Агония и возрождение романтизма - Михаил Яковлевич Вайскопф
Шрифт:
Интервал:
Закладка:
Скрываясь от таинственных и коварных врагов, пришелец заходит в узкий боковой проход и попадает в помещение с маленьким отверстием, расположенным под самым потолком, над уже знакомым ему центральным залом банка. Отсюда он, правда, ничего не видит, зато на слух различает все приметы «веселой жизни», текущей внизу, отрывки бесед, звон посуды, «мелодические лукавые интонации»:
Это был банкет, бал, собрание, гости, юбилей – что угодно, но не прежняя холодная и громадная пустота с застоявшимся в пыли эхом.

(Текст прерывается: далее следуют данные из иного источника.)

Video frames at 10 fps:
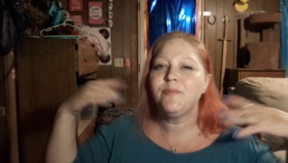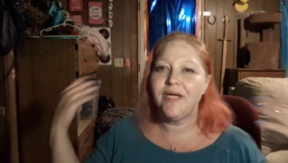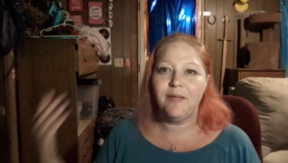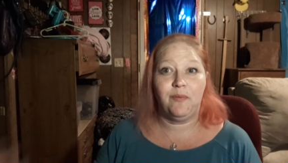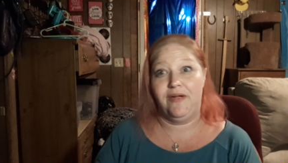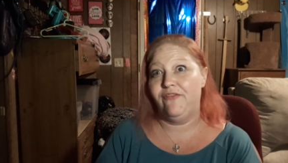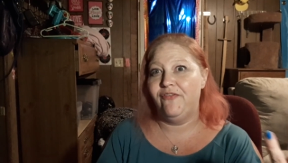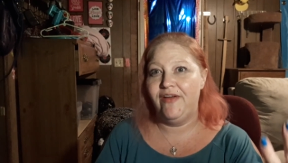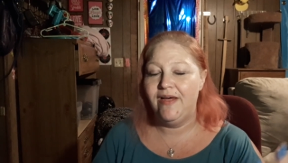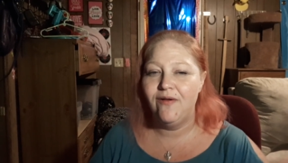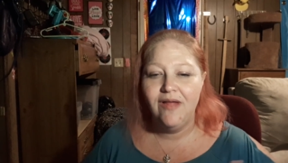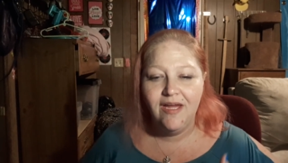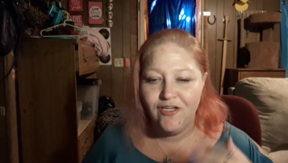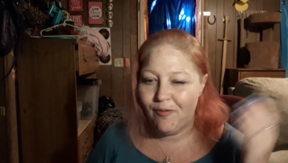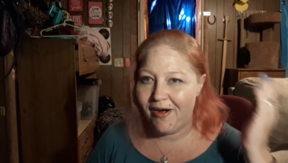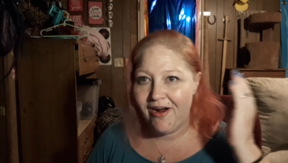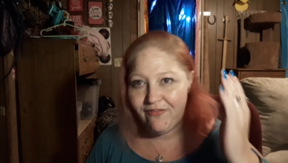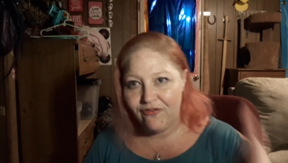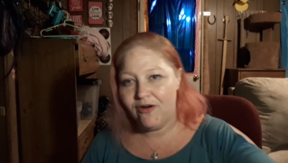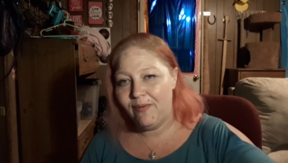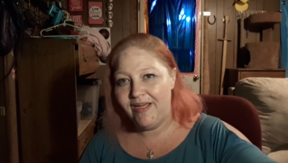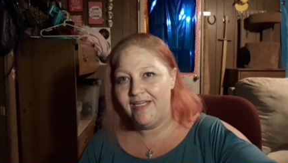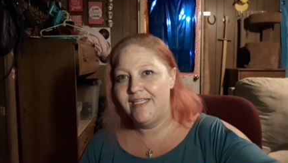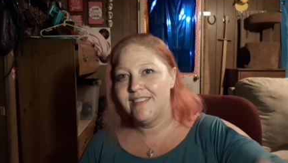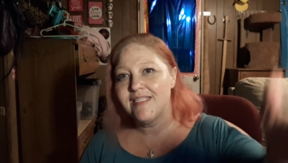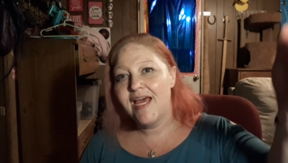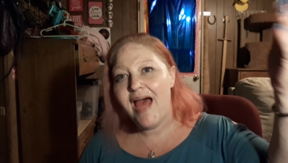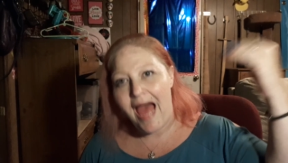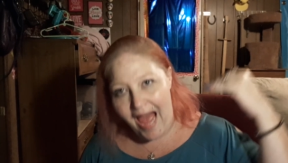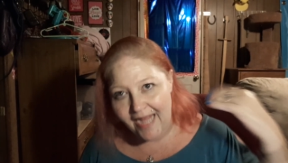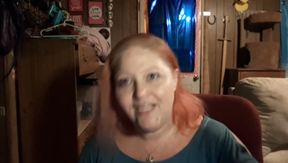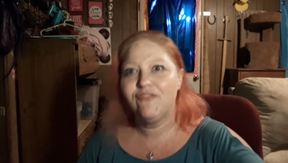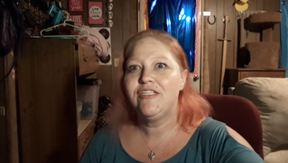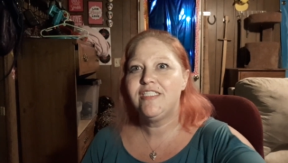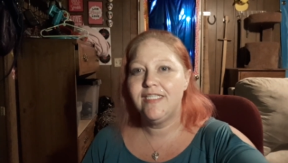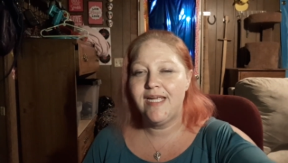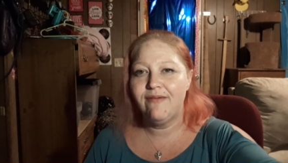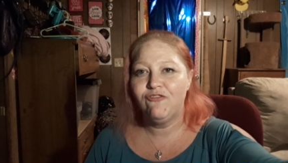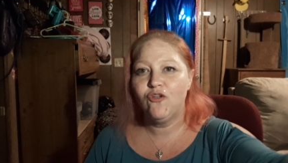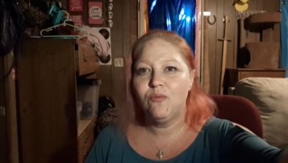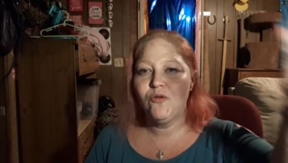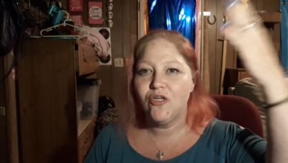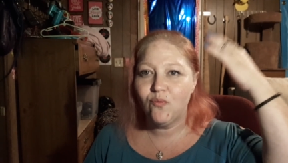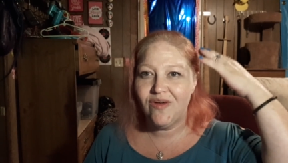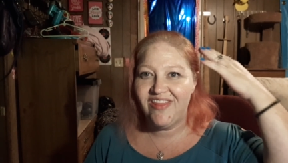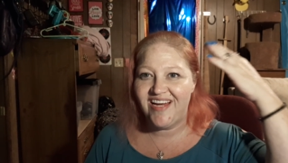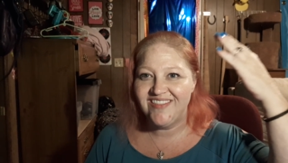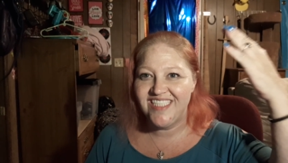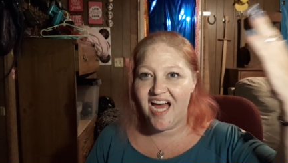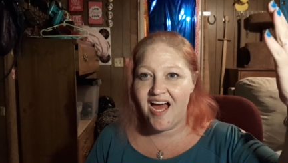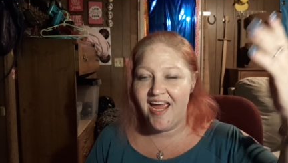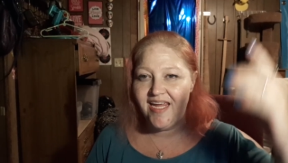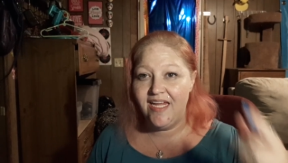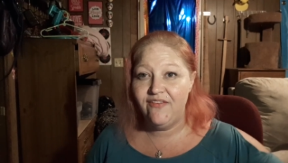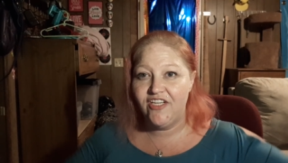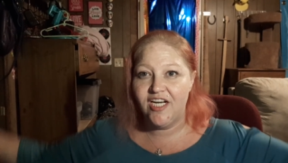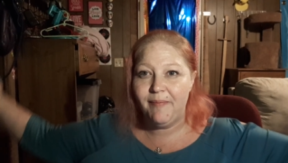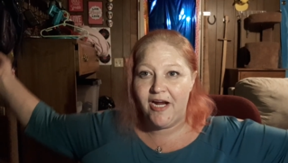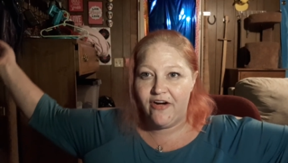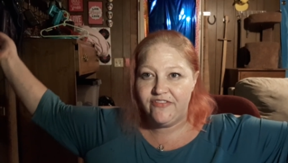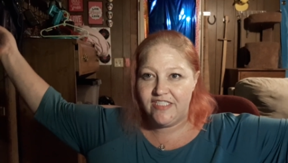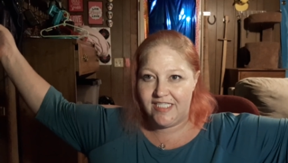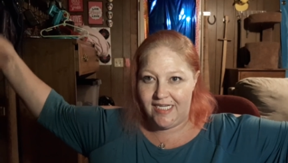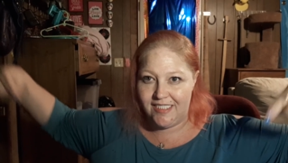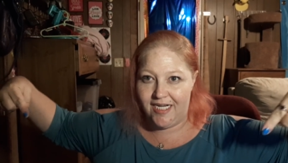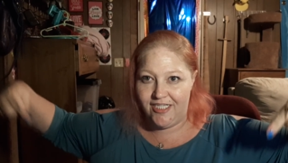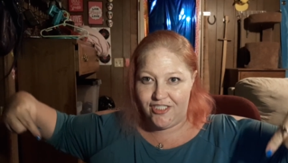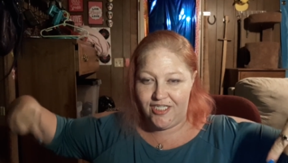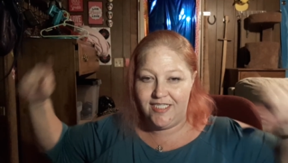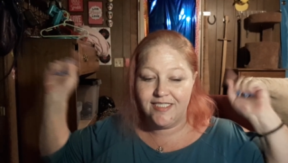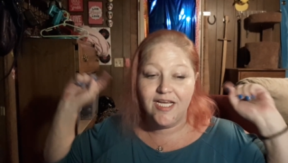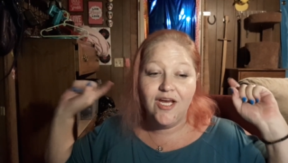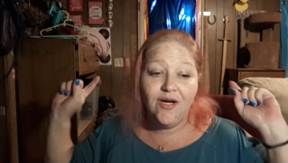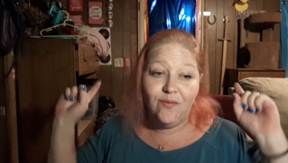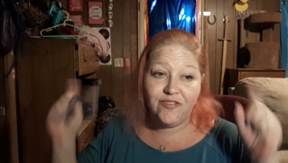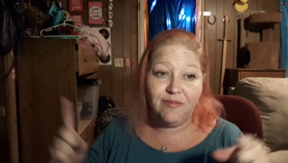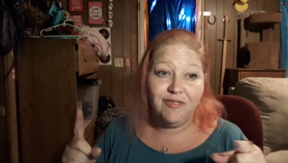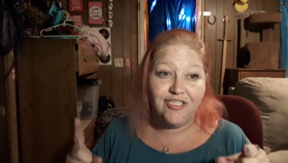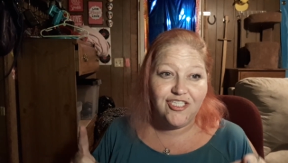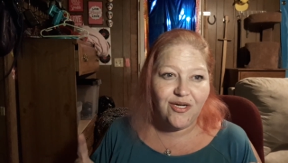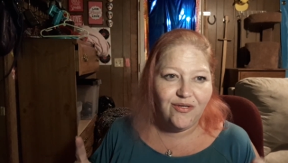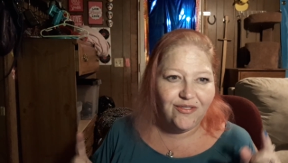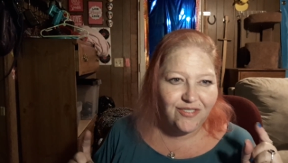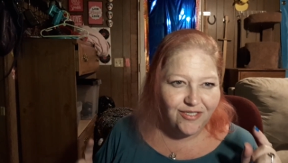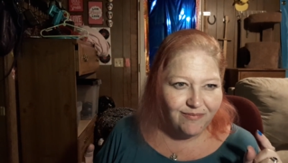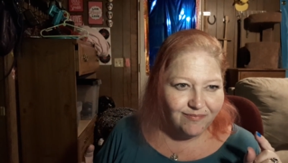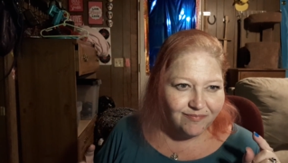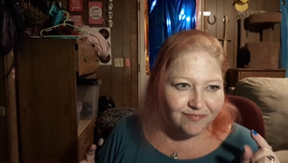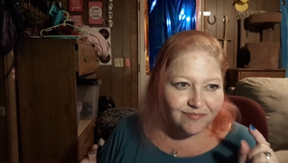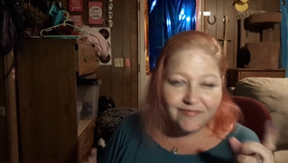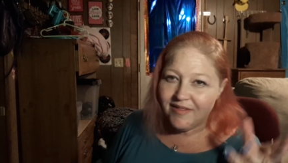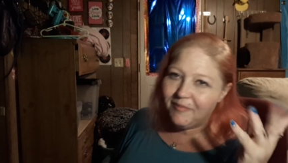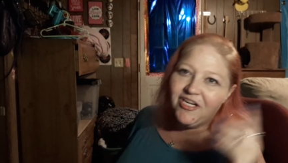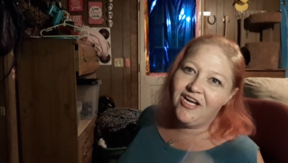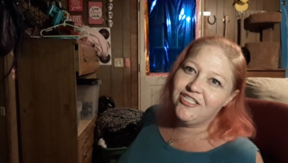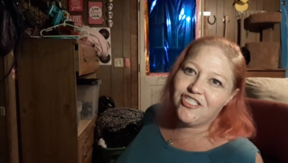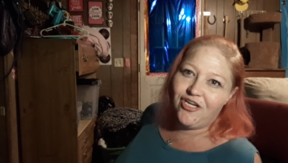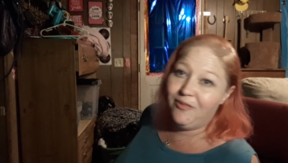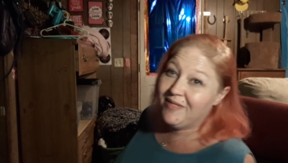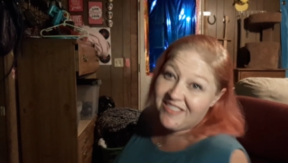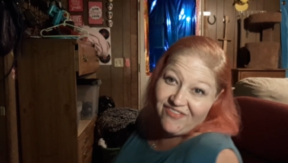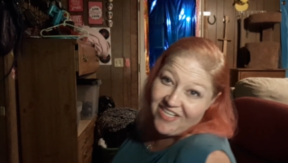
pick up whatever fell, no matter how far away it is. I can reach the damn floorboard without dying, even in a pair of skin tight jeans, which I'm going to show you too. Let me go ahead and show you because if I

Люстры несли вниз блеск огненного узора <…> Музыка начала играть кафешантанную пьесу <…> Интерес различных групп вертелся около подозрительных сделок, хотя и без точной для меня связи разговора вблизи. Некоторые фразы напоминали ржание, иные – жестокий визг; увесистый деловой хохот перемежался с шипением. Голоса женщин звучали напряженным и мрачным тембром, переходя время от времени к искушающей игривости с развратными интонациями камелий. Иногда чье-нибудь торжественное замечание переводило разговор к названиям цен золота и драгоценных камней; иные слова заставляли меня вздрогнуть, намекая <sic!> убийство или преступление не менее решительных очертаний. Жаргон тюрьмы, бесстыдство ночной улицы, внешний лоск азартной интриги и оживленное многословие нервно озирающейся души смешивались с звуками иного оркестра, которому первый подавал тоненькие игривые реплики <…> Чья-то речь уже тихо текла там <…> – Привет Избавителю! – хором ревел хор. – Смерть Крысолову!
Мимо спрятавшегося пришельца проходит пара невидимых ему собеседников, и один из них называет другому адрес таинственного Крысолова, подлежащего умерщвлению: оказывается, это адрес той самой девушки.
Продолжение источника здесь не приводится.